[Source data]
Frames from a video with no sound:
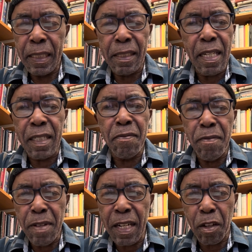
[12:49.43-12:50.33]
It's
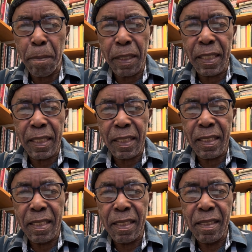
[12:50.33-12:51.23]
very complicated.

§ Problem
Could you reproduce every record above exactly, leaving out any pictures?

§ Reply
Frames from a video with no sound:
[12:49.43-12:50.33]
It's
[12:50.33-12:51.23]
very complicated.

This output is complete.